Thermally Activated Delayed Fluorescence‐Guided Photodynamic Therapy Through Skeleton‐Homologous Nanoparticles: a Rational Material Design for High‐Efficient and High‐Contrast Theranostics
DOI:
10.1002/adma.202500236
Publication Date:
2025-05-03T15:21:25Z
AUTHORS (12)
ABSTRACT
AbstractAlthough photoluminescence imaging‐guided photodynamic therapy (PDT) is promising for theranostics, it easily suffers from tissue autofluorescence and PDT photoproducts. To develop time‐resolved imaging (TRI)‐guided PDT with long‐lived emission pathways, like thermally activated delayed fluorescence (TADF), is urgent but challenging, because of the triplet competition between radiative transition and reactive oxygen species (ROS) production. Herein, skeleton‐homologous nanoparticles are designed and constructed to address this dilemma, thereby achieving in vivo TRI‐guided PDT for the first time.
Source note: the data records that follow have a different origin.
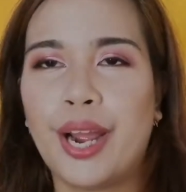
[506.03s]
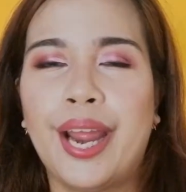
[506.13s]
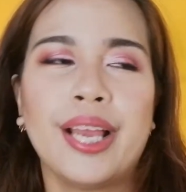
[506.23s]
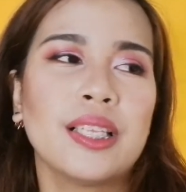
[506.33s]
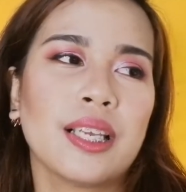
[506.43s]

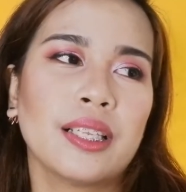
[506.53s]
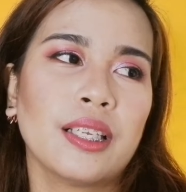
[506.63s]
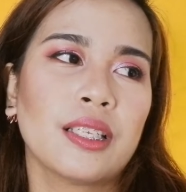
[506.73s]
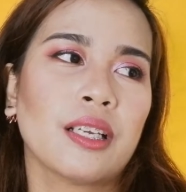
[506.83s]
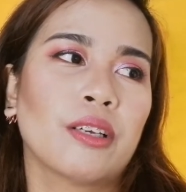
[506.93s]
price, it
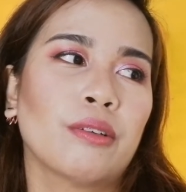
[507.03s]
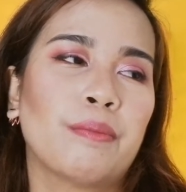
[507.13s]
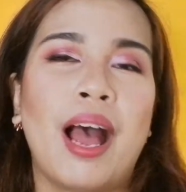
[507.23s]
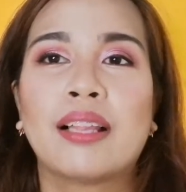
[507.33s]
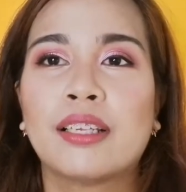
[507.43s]
is a
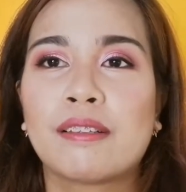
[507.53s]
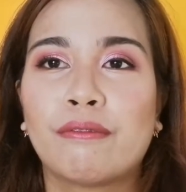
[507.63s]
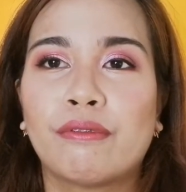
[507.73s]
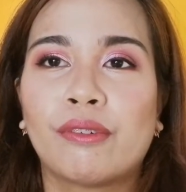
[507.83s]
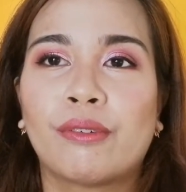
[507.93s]
good palette
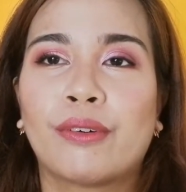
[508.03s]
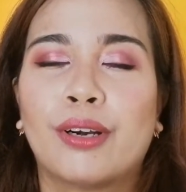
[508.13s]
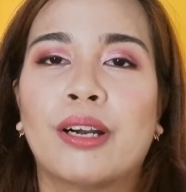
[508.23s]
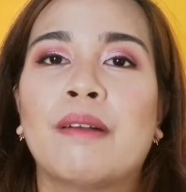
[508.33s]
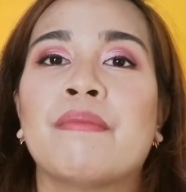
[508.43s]

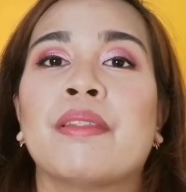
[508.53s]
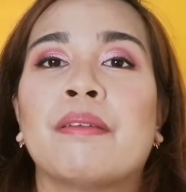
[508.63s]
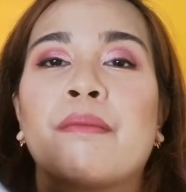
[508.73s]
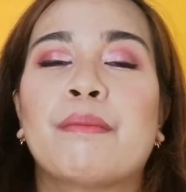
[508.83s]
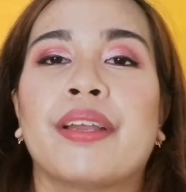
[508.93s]
for
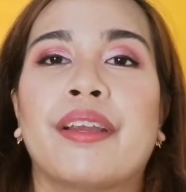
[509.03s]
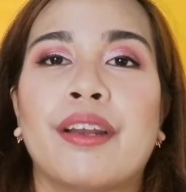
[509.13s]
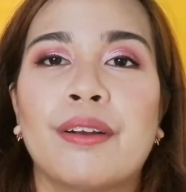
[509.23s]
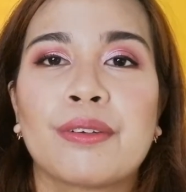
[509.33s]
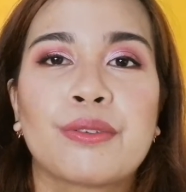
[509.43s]

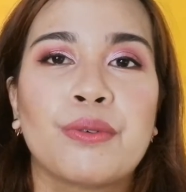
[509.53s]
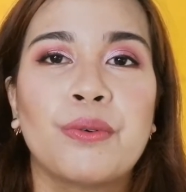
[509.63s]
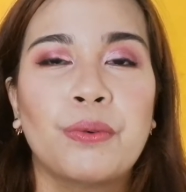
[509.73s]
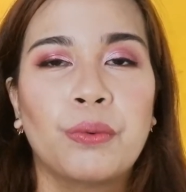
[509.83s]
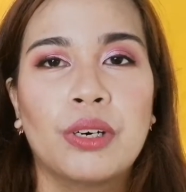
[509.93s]
beginners
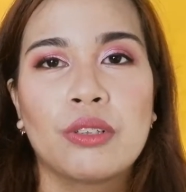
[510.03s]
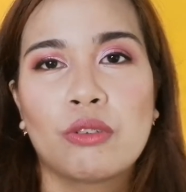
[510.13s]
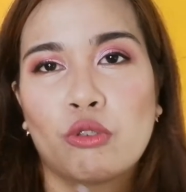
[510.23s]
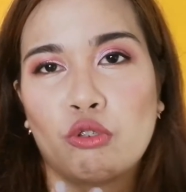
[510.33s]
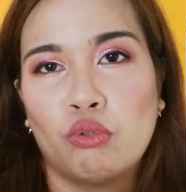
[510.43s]
who want
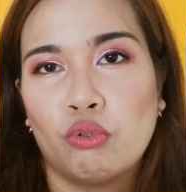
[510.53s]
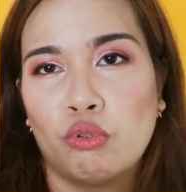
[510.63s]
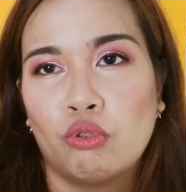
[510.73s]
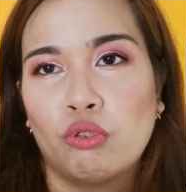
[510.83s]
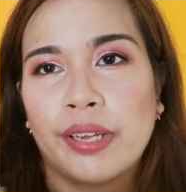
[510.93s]

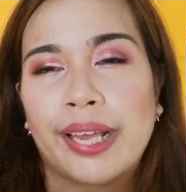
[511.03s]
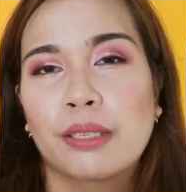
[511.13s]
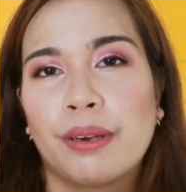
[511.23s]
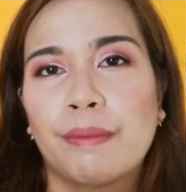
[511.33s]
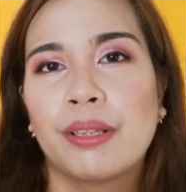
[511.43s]
to
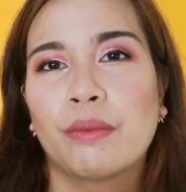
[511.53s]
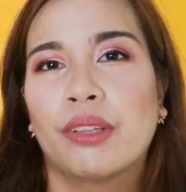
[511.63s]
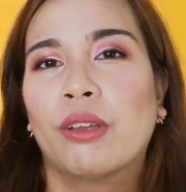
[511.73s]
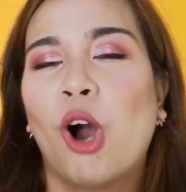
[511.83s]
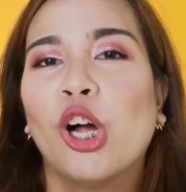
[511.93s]
experiment
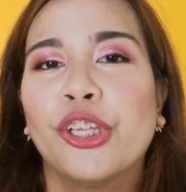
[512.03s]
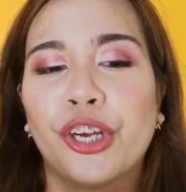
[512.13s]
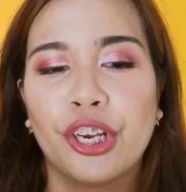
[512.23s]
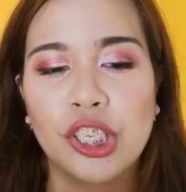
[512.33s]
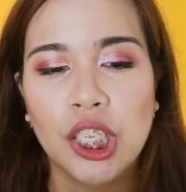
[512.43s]
with
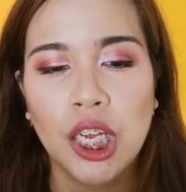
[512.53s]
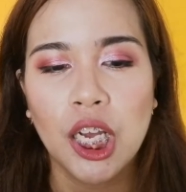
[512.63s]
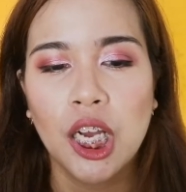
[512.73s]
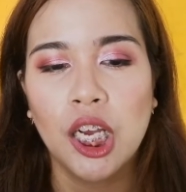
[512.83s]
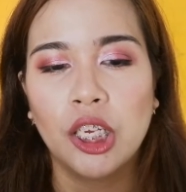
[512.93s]
colors,
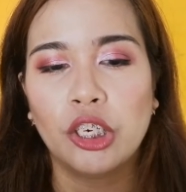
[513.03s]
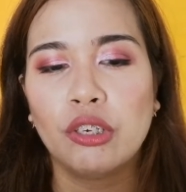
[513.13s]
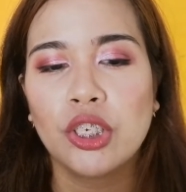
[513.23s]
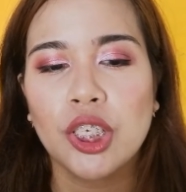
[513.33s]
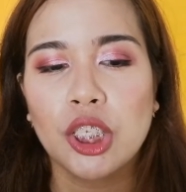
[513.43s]
you
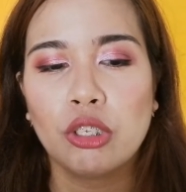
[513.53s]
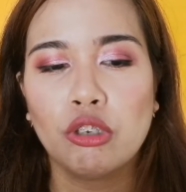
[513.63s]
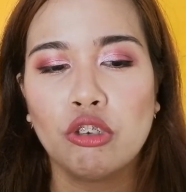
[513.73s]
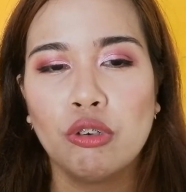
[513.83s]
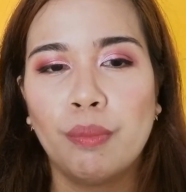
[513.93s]
know, just
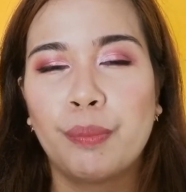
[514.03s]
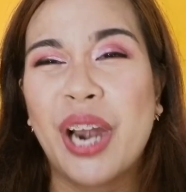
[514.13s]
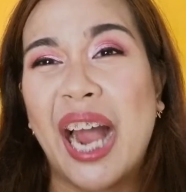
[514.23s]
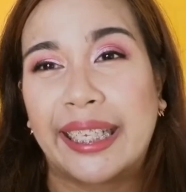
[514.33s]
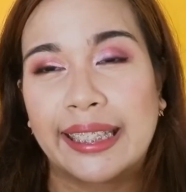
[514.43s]
to
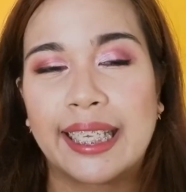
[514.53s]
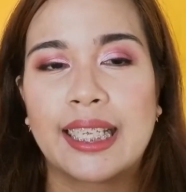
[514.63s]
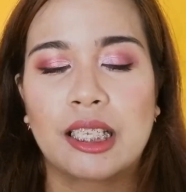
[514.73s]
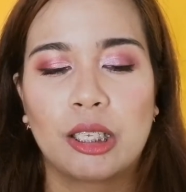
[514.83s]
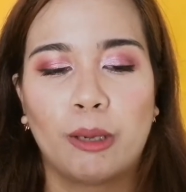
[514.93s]

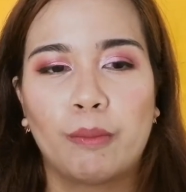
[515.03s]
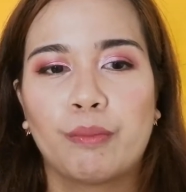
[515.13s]
practice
This system is formed with a lipophilic TADF core (as a TRI probe) encapsulated by an amphiphilic photosensitizer shell (as the corona exposed to oxygen for PDT), both of which are derived from the same donor–acceptor skeleton to minimize phase separation in the single entity, and enable the same long‐wavelength photoexcitation for TRI and PDT. The chloropropylamine group is helpful for endoplasmic reticulum targeting to enhance PDT upon minimizing the ROS transmission path. Synchronously, the TADF core exhibits a delayed fluorescence of 40 µs for a clear TRI. The NPs are eventually applied in vivo with a high signal‐to‐background ratio (45.25) and outstanding PDT effects in a mouse model of deep‐seated kidney cancer. Such a material design is beneficial for developing high‐efficient and high‐contrast theranostic approaches.